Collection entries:
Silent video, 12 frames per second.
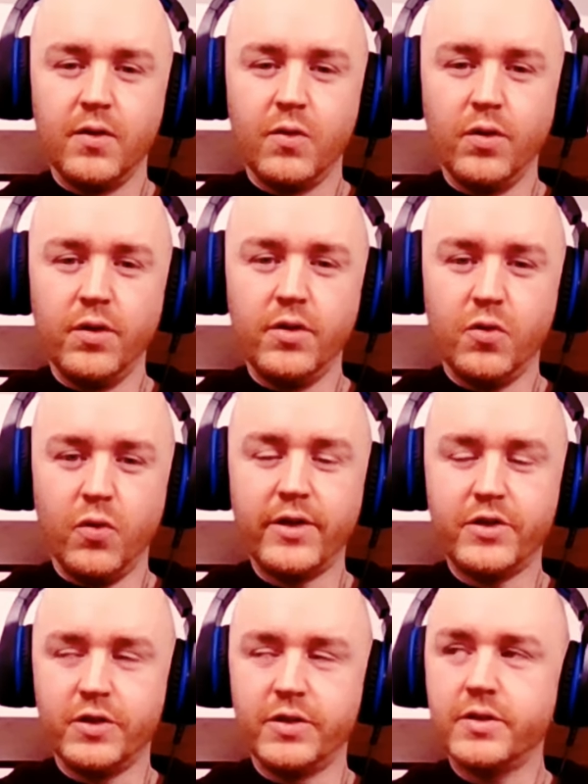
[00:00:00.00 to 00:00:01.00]
One of the
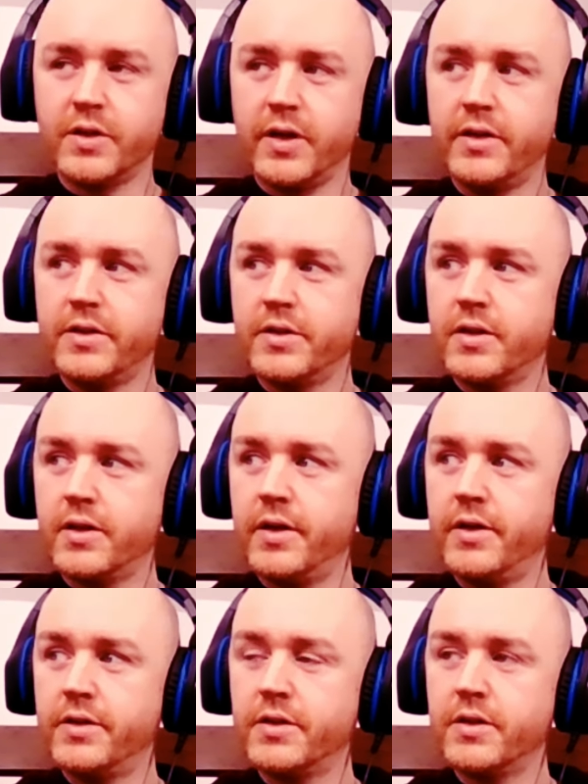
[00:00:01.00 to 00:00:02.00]
questions, guys,
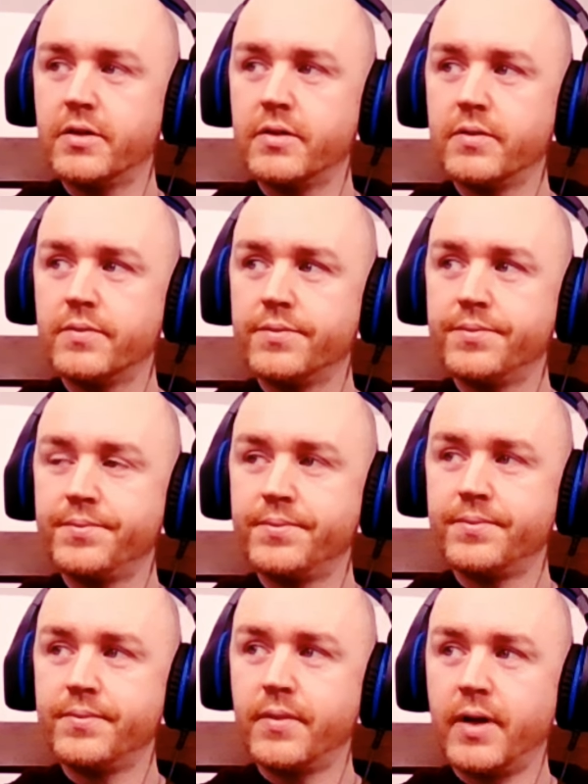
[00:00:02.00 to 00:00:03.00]
is,
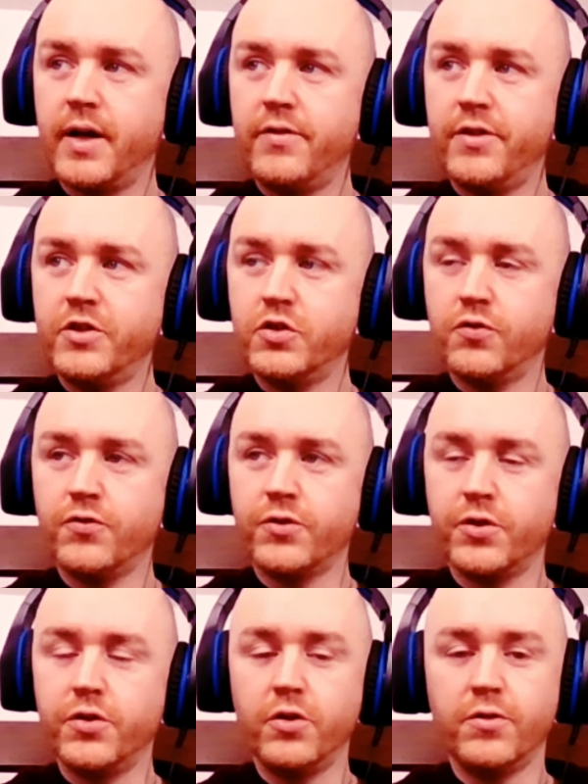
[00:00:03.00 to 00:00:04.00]
have I
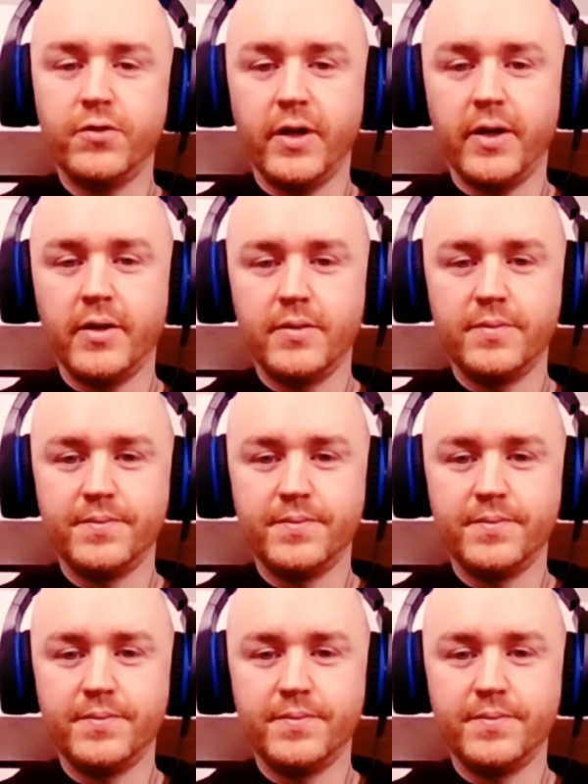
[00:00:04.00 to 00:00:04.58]
suffered enough yet?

= Description of the task =
Write out, word for word, the line containing "[00:00:02.00 to 00:00:03.00]" and each line after it to the end of the data, and nothing more. Drop the pictures.

= Completed task =
[00:00:02.00 to 00:00:03.00]
is,
[00:00:03.00 to 00:00:04.00]
have I
[00:00:04.00 to 00:00:04.58]
suffered enough yet?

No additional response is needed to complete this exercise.